Песни ветровые
Вечерний поезд Москва – Казань был «фирменный», то есть более комфортабельный и скоростной, чем обычные. За всю дорогу – без малого двенадцать часов – полагалось ему всего три остановки. Стало быть, ночной покой едва ли будет нарушен частым хлопаньем дверей и громкими голосами.
В купе я оказался один. Разложив вещи по местам, вышел в коридор. Прямо передо мной висело расписание в лакированной рамочке. Названия двух остановок оказались мне знакомы по прежним поездкам по этой дороге, третье же – Вековка – не припомнил.
Миновали подмосковные платформы с коченеющими на ветру людьми, смолкла суета в коридоре, пассажиры разошлись по местам. Расстелив хрусткую простыню и тяжёлое ворсистое одеяло, улёгся в постель и я, соблазнившись возможностью долгого неторопливого чтения под романтичный перестук колёс. Однако уже через два десятка страниц понял, что напрасно тащу в командировку увесистый том. С досадой отложил книгу, но спать не хотелось. Отдёрнув сборчатую занавеску с вышитым локомотивом, стал смотреть в окно.
Как и следовало ожидать, за окном не оказалось ничего интересного. Ромбы света из немногих горящих окон бежали вровень с поездом, а вдали медленно разворачивались едва различимые огни какого-то селения. Вокруг властвовала первобытная тьма.
Мрак тревожит человека и в то же время держит, не отпускает. В бездумном оцепенении провёл я час или больше. За туманным стеклом, где отражался мой лик, всплывали отрывочные картины давних поездок, когда вот так же, уперев локти в кромку столика, я вглядывался в окрестности дороги. Если же полка оказывалась верхняя и удавалось откинуть тяжёлую оконную фрамугу, то наслаждение движением было полным. Можно было подставить лицо ветру и проговаривать шёпотом:
Опять, как в годы золотые,
Три стёртых треплются шлеи,
И вязнут спицы расписные
В расхлябанные колеи…
Украдкой вытирал глаза – наверное, тугой воздушный поток выдавливал горячую влагу.
Россия, нищая Россия,
Мне избы серые твои,
Твои мне песни ветровые —
Как слезы первые любви!
Простим ушедшей юности её святую простоту, когда, упоённая музыкой стихов, она не задумывается, отчего же наши колеи расхлябаны, а избы серы, отчего наши поэты поют такую Россию – нищую и жалкую?
Скоро я задремал, но среди ночи проснулся оттого, что поезд стоял. Снаружи доносились громкие возгласы, топот и шарканье ног, но в вагон никто не входил. Заинтересованный странными событиями, я выглянул в окошко: оказалось, то была неизвестная мне станция Вековка. В тусклом свете фонарей вдоль состава сновали люди с какими-то предметами в руках. Откинутая занавеска в моём окне вызвала у них взрыв интереса. Десятки глаз устремились на меня, десятки рук подняли над головами вазы, графины, кувшины, наборы рюмок, фужеров, бокалов, стаканов. На некоторых изделиях были прикреплены картонки с ценами. Тщетно показывал я знаками, что мне ничего не надо, – люди не расходились, и тогда я в смущении задёрнул занавеску.

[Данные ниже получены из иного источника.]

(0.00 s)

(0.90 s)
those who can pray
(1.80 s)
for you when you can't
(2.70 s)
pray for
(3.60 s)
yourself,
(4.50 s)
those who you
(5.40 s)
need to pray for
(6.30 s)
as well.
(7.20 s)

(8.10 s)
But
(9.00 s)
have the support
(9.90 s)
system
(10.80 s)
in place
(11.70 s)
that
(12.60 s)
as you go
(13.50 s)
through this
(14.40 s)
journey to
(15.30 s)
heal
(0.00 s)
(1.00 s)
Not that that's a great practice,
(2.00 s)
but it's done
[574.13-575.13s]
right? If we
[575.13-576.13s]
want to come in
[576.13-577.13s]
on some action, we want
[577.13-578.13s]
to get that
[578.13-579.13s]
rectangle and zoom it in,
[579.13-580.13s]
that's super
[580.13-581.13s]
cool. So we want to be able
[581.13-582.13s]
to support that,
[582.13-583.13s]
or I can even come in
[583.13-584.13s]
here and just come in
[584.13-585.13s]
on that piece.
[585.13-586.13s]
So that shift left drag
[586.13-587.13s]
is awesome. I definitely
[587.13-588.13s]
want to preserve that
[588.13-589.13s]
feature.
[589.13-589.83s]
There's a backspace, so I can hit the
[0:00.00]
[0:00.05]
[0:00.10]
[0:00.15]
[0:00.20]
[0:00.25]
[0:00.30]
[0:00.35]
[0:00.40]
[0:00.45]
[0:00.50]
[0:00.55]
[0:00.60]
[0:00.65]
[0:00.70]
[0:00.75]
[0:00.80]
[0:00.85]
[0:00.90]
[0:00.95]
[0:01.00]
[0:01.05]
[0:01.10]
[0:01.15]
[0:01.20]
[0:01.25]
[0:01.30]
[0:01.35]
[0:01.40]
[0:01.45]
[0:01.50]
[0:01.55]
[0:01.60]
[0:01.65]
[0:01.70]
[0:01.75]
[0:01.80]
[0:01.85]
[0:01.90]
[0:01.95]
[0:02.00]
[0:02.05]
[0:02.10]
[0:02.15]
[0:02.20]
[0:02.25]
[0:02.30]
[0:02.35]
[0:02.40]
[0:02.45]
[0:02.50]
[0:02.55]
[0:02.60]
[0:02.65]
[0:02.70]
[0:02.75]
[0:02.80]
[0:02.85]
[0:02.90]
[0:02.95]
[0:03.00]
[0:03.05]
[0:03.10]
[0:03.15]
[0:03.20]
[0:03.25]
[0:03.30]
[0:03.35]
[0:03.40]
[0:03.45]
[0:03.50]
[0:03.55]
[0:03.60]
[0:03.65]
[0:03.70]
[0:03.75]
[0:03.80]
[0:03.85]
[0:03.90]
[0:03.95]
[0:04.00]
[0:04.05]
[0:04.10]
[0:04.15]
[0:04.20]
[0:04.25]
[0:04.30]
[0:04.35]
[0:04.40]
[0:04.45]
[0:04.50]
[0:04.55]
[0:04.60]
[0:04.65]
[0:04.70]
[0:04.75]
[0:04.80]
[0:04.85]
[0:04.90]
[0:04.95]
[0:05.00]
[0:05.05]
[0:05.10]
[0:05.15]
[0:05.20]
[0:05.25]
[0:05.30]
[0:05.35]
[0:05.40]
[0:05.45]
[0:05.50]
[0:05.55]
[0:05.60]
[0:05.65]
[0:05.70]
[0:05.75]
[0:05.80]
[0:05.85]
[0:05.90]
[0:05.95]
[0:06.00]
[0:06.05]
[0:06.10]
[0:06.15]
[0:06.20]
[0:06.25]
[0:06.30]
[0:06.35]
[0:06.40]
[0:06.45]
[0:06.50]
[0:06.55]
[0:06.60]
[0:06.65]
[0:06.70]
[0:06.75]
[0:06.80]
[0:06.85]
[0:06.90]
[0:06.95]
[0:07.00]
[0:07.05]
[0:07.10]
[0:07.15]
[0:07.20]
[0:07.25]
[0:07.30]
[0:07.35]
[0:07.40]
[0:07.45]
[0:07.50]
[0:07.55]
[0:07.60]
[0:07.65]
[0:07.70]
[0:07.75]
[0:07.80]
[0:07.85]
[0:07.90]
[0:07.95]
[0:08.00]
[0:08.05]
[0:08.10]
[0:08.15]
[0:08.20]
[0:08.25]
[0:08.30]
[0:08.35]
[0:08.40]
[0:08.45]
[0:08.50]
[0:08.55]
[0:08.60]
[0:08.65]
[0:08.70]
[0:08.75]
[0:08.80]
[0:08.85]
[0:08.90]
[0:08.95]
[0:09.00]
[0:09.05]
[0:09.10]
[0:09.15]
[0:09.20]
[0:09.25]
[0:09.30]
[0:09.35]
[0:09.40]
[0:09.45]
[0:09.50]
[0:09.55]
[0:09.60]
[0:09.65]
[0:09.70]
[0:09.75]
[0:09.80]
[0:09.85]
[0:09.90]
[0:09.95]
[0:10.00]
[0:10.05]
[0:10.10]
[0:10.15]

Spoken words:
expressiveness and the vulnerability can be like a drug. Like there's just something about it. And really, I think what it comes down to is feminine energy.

Тут к соседней платформе подали другой поезд, и толпа ринулись туда.
Я понял, что только что видел работников некогда знаменитого на всю страну хрустального завода, расположенного поблизости от станции. Им выдали зарплату натурой – изделиями их же труда, и теперь они пытаются выручить за них хоть какие-нибудь деньги. Такой способ вознаграждения за работу практиковался довольно часто.
Через минуту поезд тронулся – и быстрей, быстрей застучал по стыкам. Последние дома станции Вековка остались позади, и наш «фирменный» снова обступила тьма.
Закон воздаяния
В купе нас оказалось трое: я, ещё один мужчина, моложе меня, – лысый, с жёсткими усами щёткой и ухоженными руками, и женщина в чёрном, едущая налегке, с небольшой сумкой. Как только поезд тронулся, она забралась на верхнюю полку, отвернулась к стене и стала тихонько плакать, сморкаясь в платочек и вздыхая. Мне и моему соседу стало понятно, что не следует тревожить страждущую душу досужими расспросами.